Tuesday, September 22, 2015

“Uncursed with Reason”: Symbolism in Charlotte Smith’s “On Being Cautioned against Walking on an Headland Overlooking the Sea, Because It was Frequented by a Lunatic”

Charlotte Smith was writing as a part of the early Romanticism movement in literature, which is characterized by the poet’s self-expression of natural emotion and the preference for rural living over urbanized living. It is interesting how Smith chooses to use the sea in many of her poems to set the atmosphere rather than the farm, meadow, or forest of the typical romantic poem. The sea can represent many different things such as subconscious thought, the primal state of being, or emotion and I believe she is utilizing all of these ideas in her poem “On Being Cautioned against Walking on a Headland Overlooking the Sea, Because It was Frequented by a Lunatic.” Smith characterizes the “lunatic” by making him a “wretch” (1) of the sea, in other words, the representation of the sea; she has placed the “lunatic” by the sea, rather than in a meadow or other rural area, because like the sea, his mind is wild, untamed, and uncontrollable.

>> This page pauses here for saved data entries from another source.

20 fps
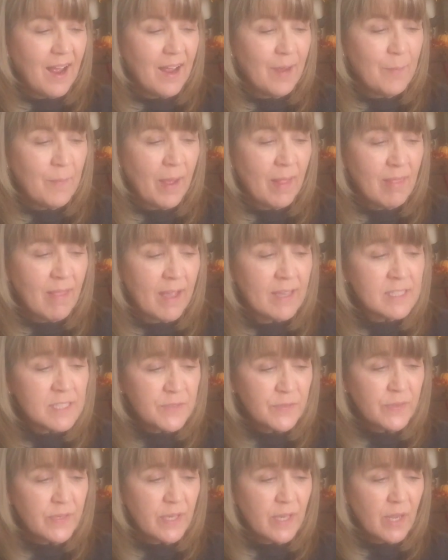my last
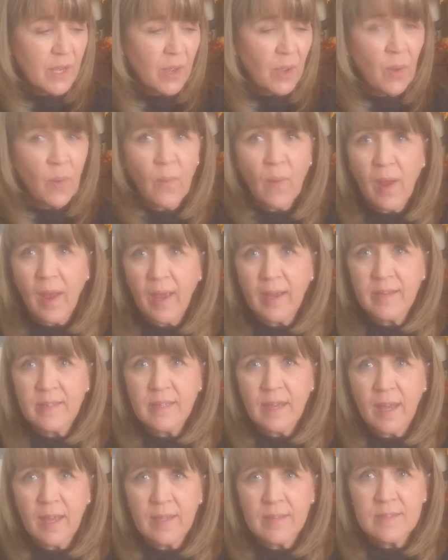video, I
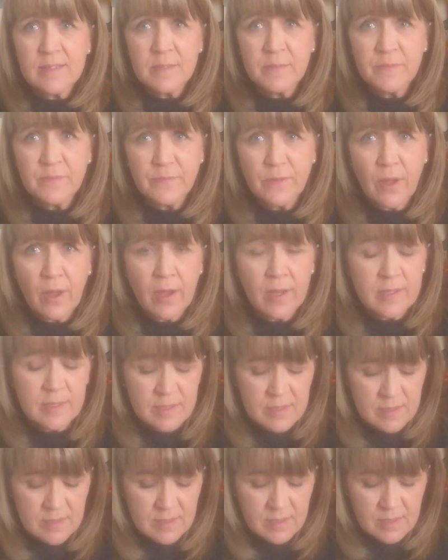dyed some
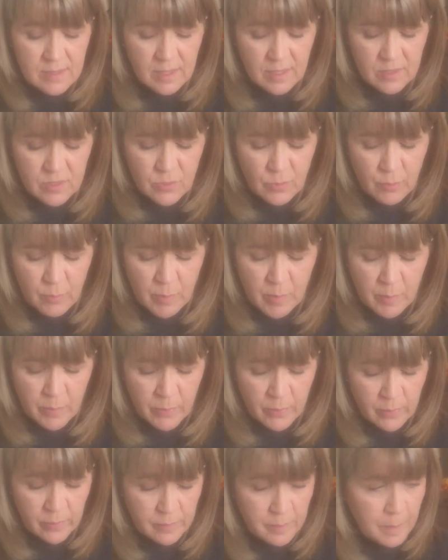floss, as you
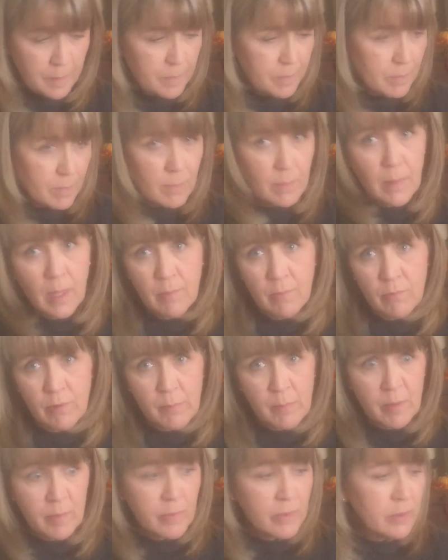may
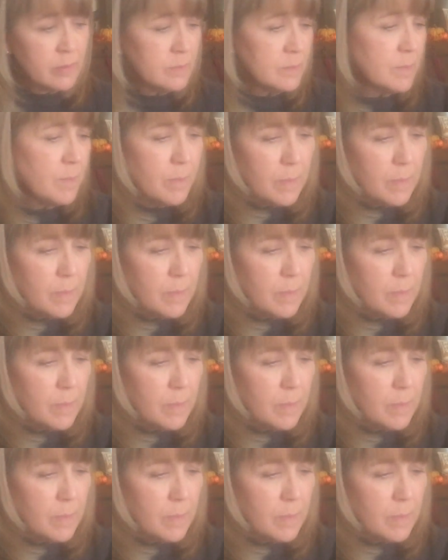remember,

The speaker says, “I see [the lunatic] more with envy than with fear” (10) because “He seems (uncursed with reason) not to know / The depth or the duration of his woe” (13 - 14). This implies that the speaker is cursed with reason and the knowledge of their “woe,” which I believe woe here is referring to the speaker’s lifespan, for a rational person realizes their time on Earth is limited and is constantly burdened by that knowledge whereas the “lunatic” is as free-minded and wild as the ocean waves that come and go along the surf. Also, by setting her poem on a “giddy brink” (line 9), the speaker is physically located at the edge of a cliff but is also on the “brink” of either doing or thinking something: is the speaker on the brink of throwing her life to the “sea-born gale[s]” (5) and living freely, or is she on the brink of madness, or worse, suicide?

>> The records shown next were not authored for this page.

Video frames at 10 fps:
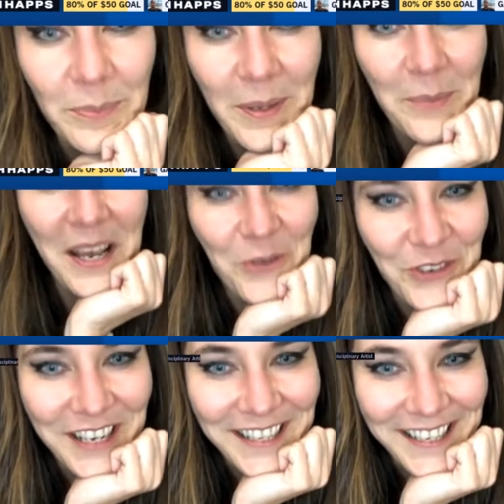that maybe I
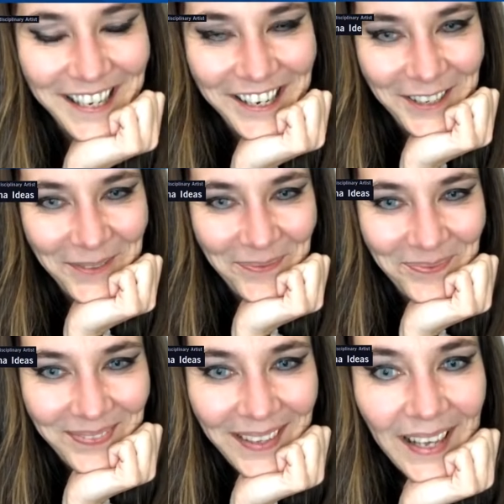could read in here.
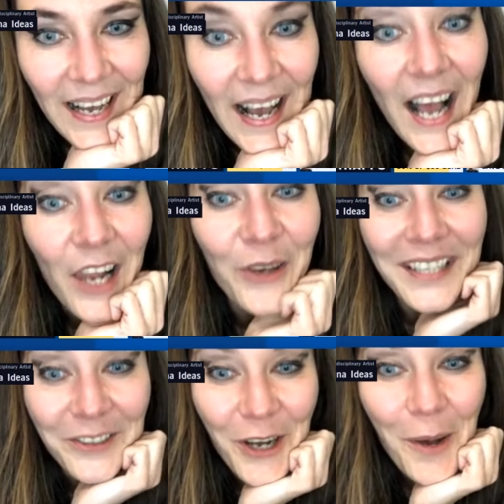
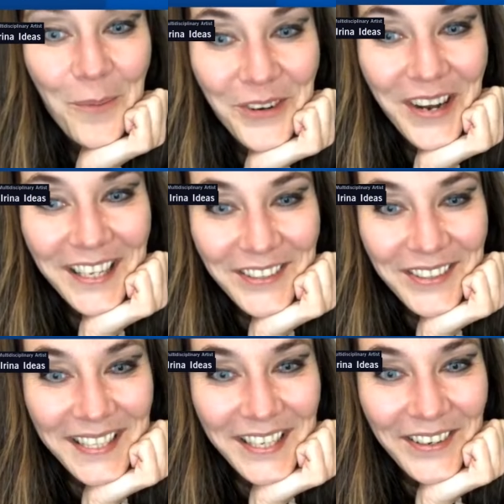Hello, the dog. Great
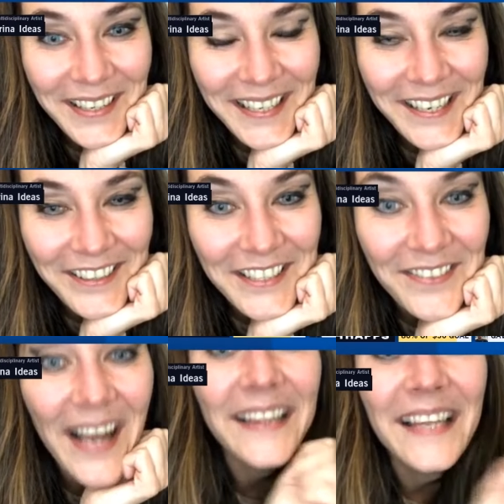to see you in here
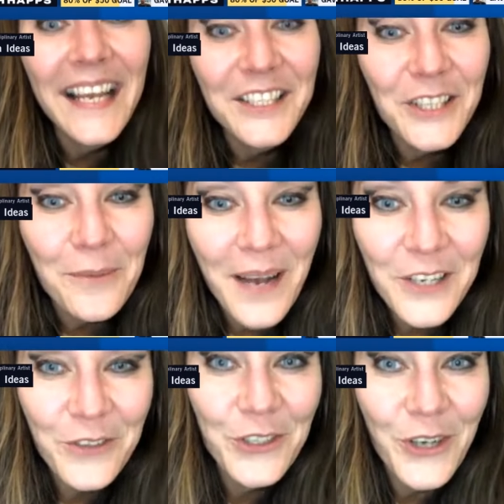as well. Thanks so
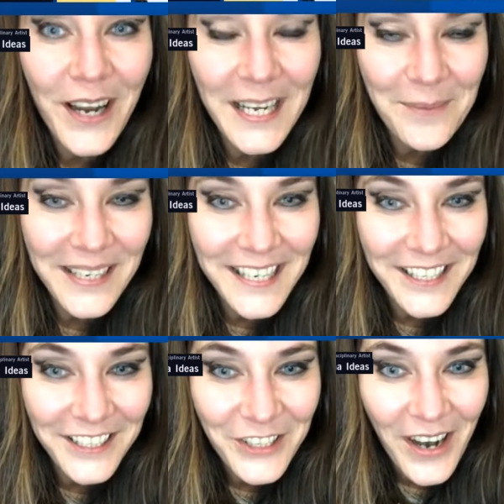much for joining me in
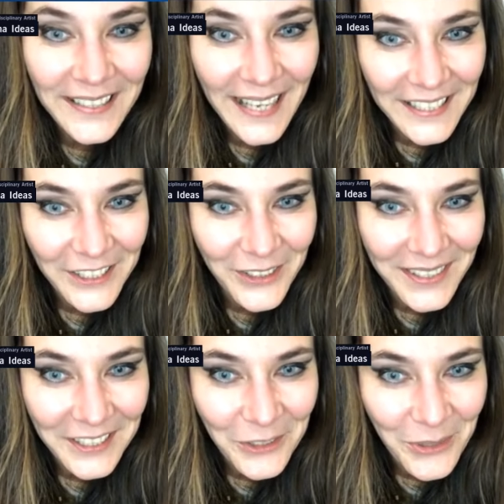here, Scott. I didn't
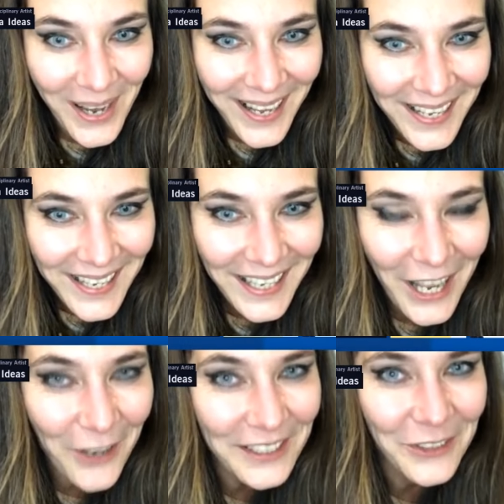know that you are
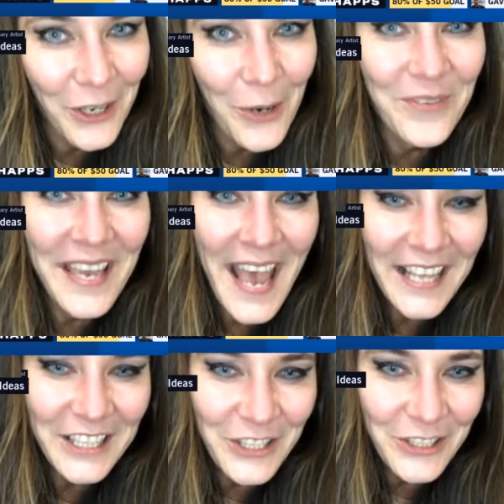Allow the dog. We
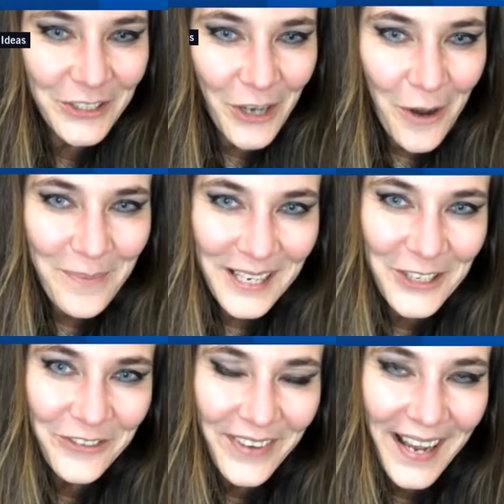had so
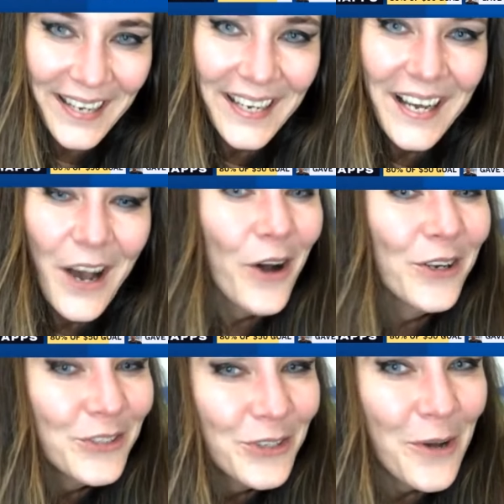much fun
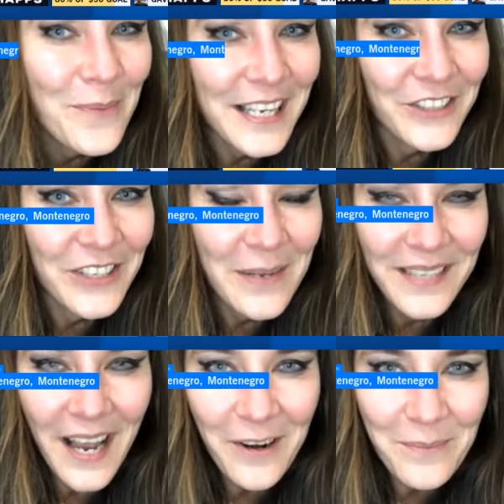on so many
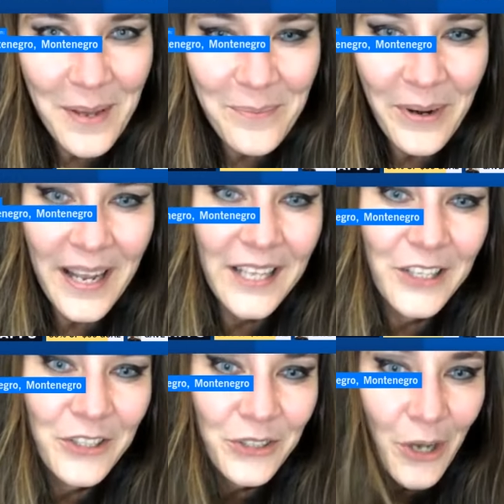streams, I remember,
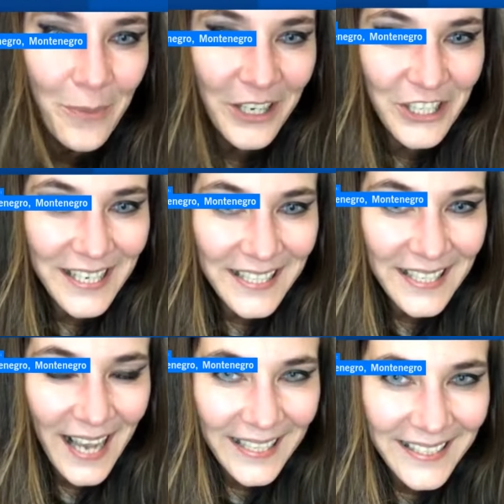and so much
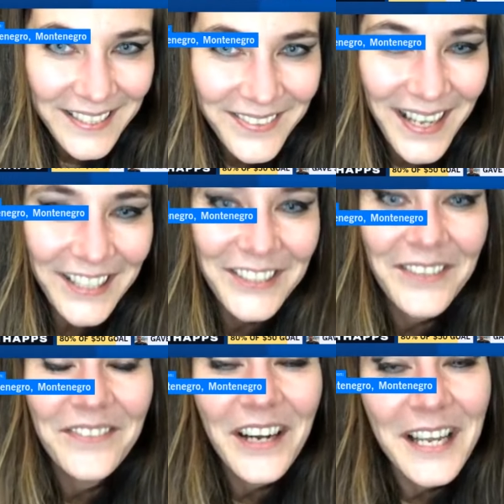insight as well.
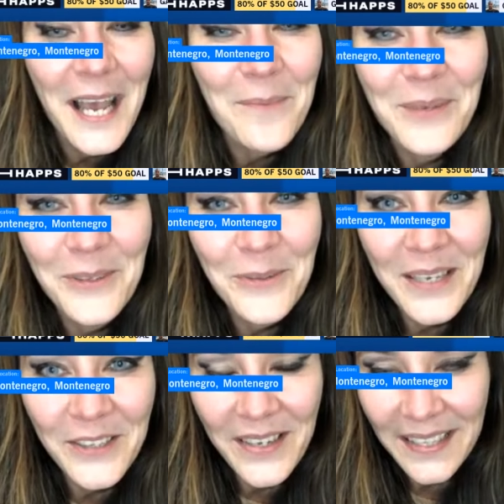So very happy to
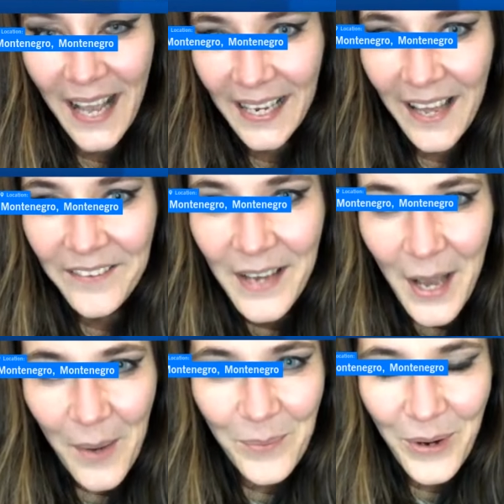meet you. And I love
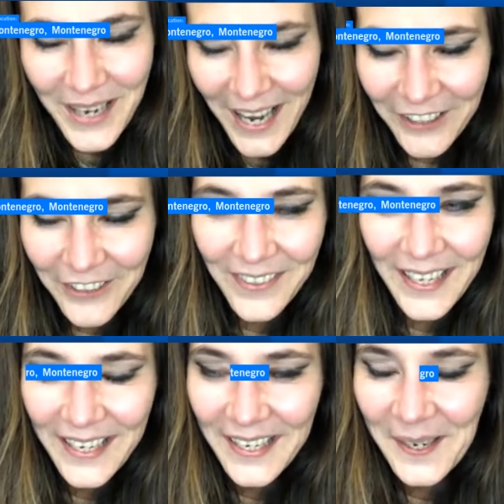more kind of
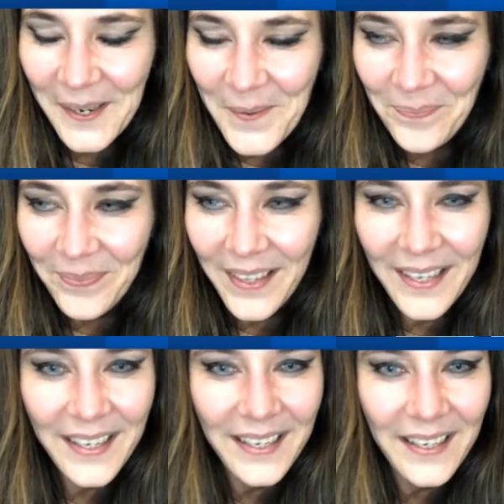like
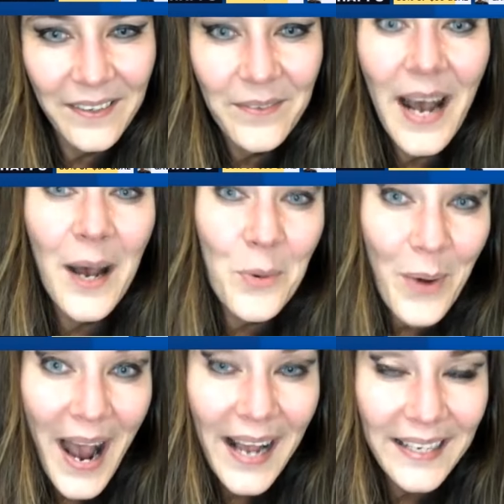
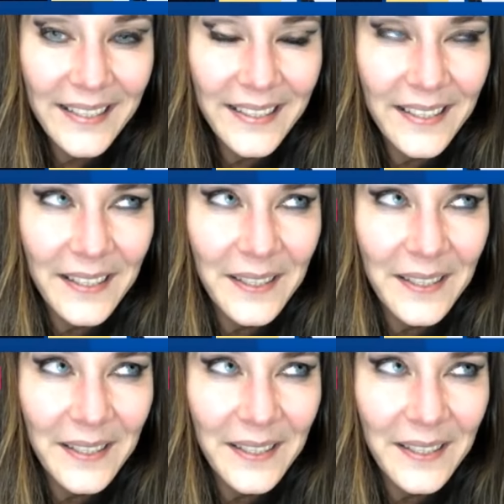while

The mood brought forth by the atmosphere of a cliff over the sea definitely implies all of these options as a possibility. The concept of throwing oneself off a cliff and into the ocean, either metaphorically or literally, could be seen as the speaker’s way of cleansing their mind of the burden of rational thought. By romanticizing the “lunatic’s” mental illness, it is obvious that the speaker is truly on the “brink” of something, since living as a madman seems more appealing than living the life they live now. This idea is interesting considering that Smith wrote the Elegiac Sonnets, and Other Essays, which includes this particular poem, in order to raise money to support her family while her husband was in debtors’ prison. Even though the title implies that this poem was just a spur of the moment thought after the poet was warned about a madman who frequents a local cliff, I think this poem may be a cry for help: Smith has had children with an abusive, debt-inducing man and her only source of income comes from her writings. Smith must have looked upon her future with the same “moody sadness” (9) as the speaker in the poem, pushed to the point where being a “lunatic” by the sea seemed a better life than the one she was currently living.